● **INSTRUCTIONS TO FOLLOW**
Reproduce from the records below, with no pictures, exactly the lines between the one containing "[0:00.00-0:01.00]" and the one containing "Word for word: Well, there's", inclusive.

● **EXERCISE INPUTS**
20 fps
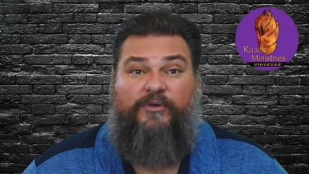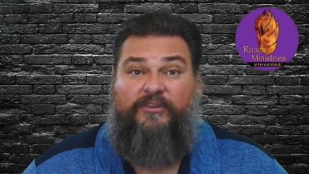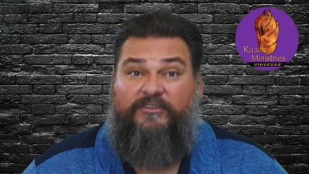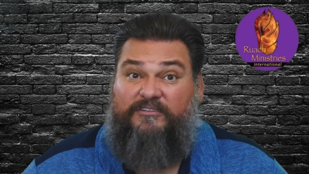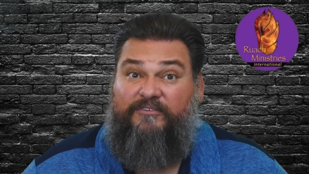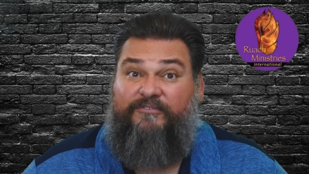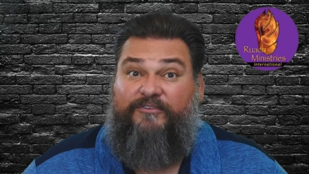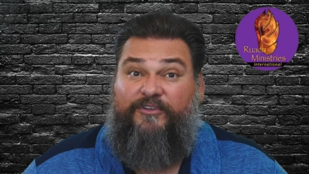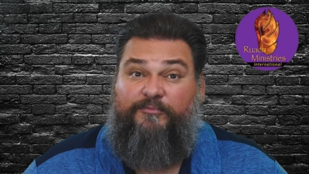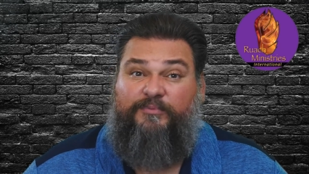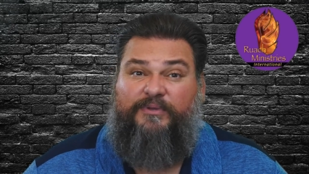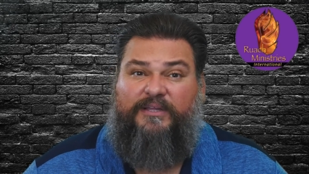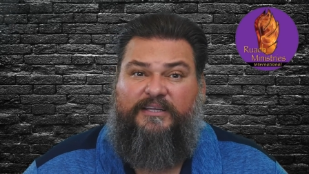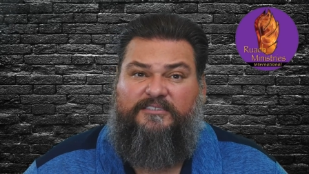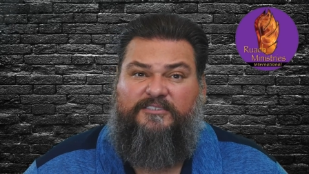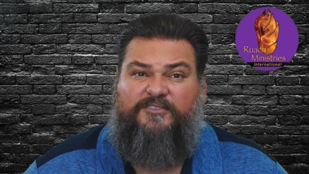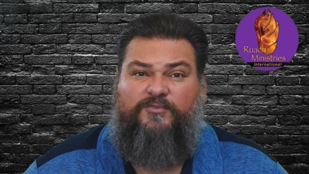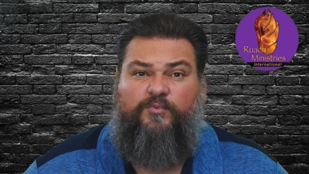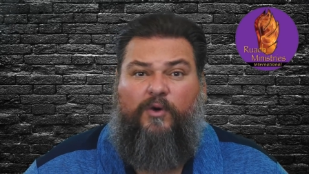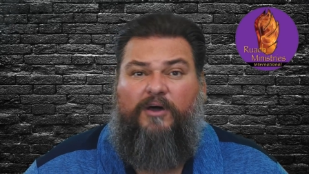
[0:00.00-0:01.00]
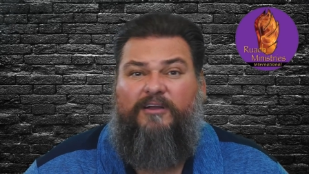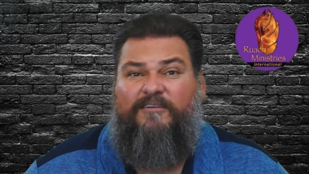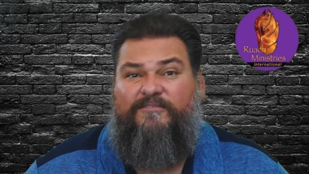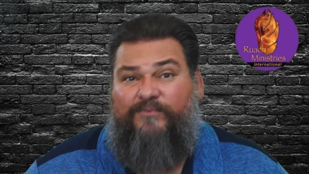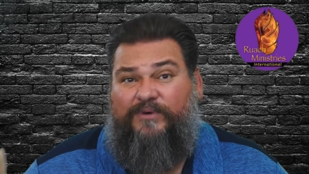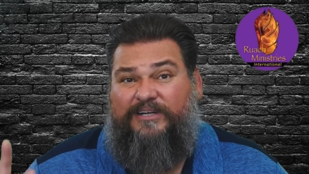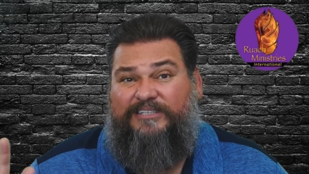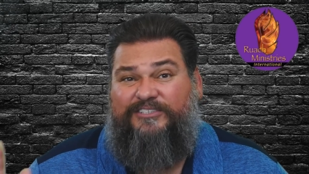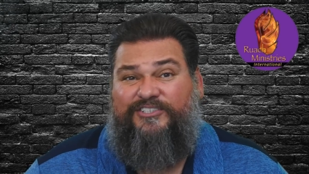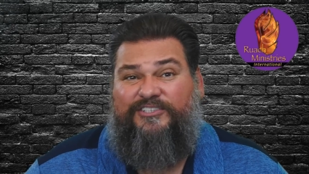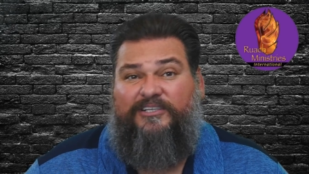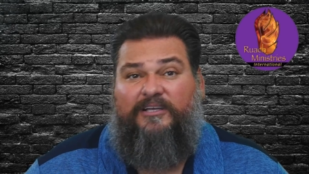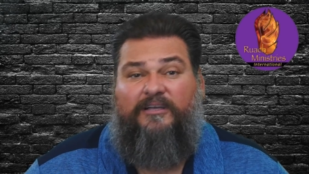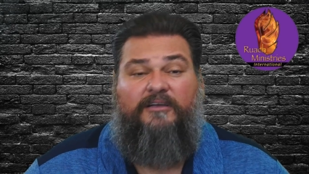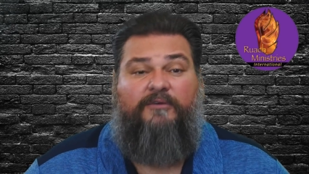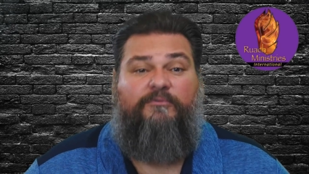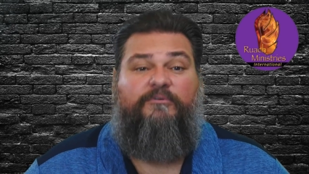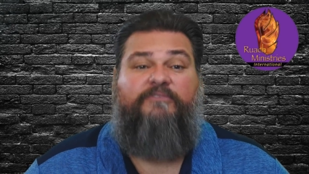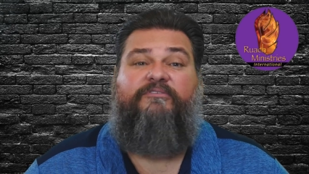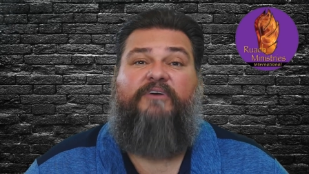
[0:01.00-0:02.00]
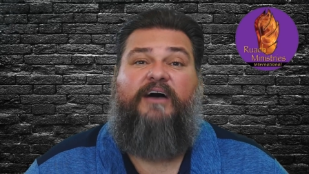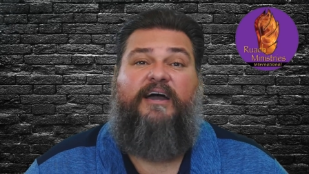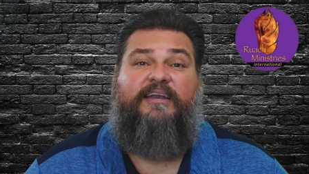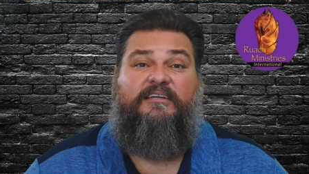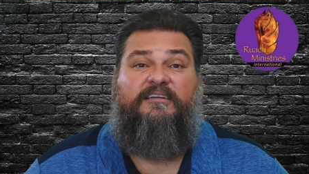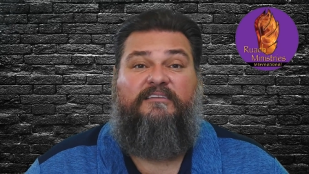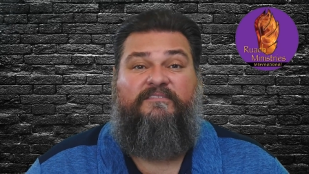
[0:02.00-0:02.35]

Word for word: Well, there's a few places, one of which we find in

...

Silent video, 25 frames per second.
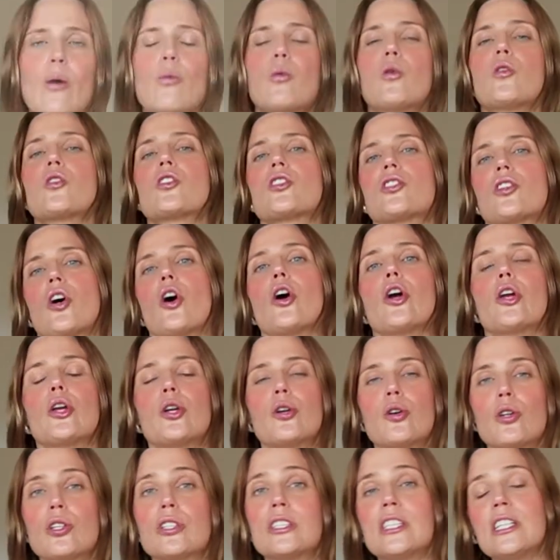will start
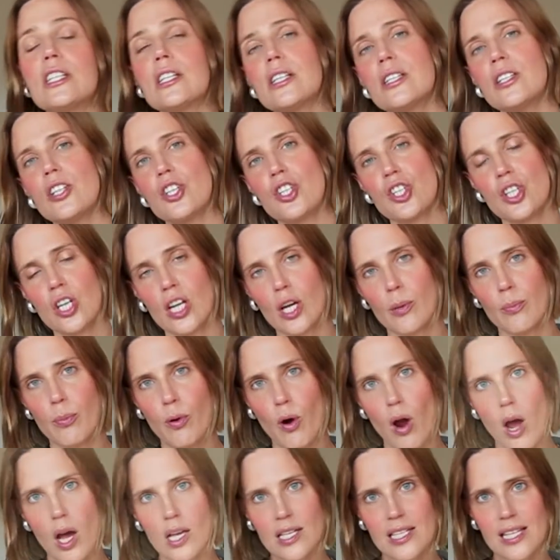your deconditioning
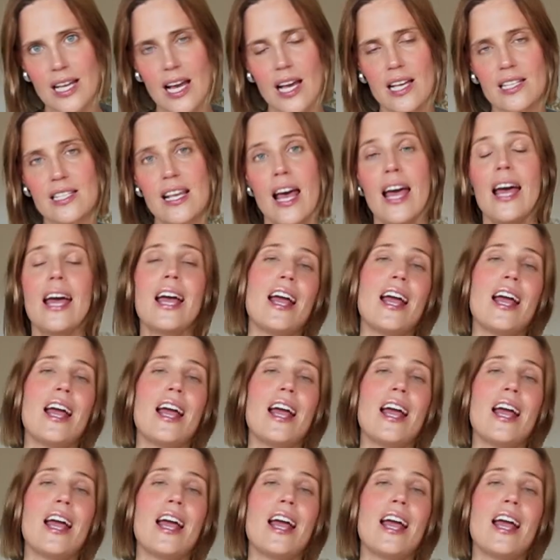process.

● **COMPLETED EXERCISE**
[0:00.00-0:01.00]
[0:01.00-0:02.00]
[0:02.00-0:02.35]

Word for word: Well, there's a few places, one of which we find in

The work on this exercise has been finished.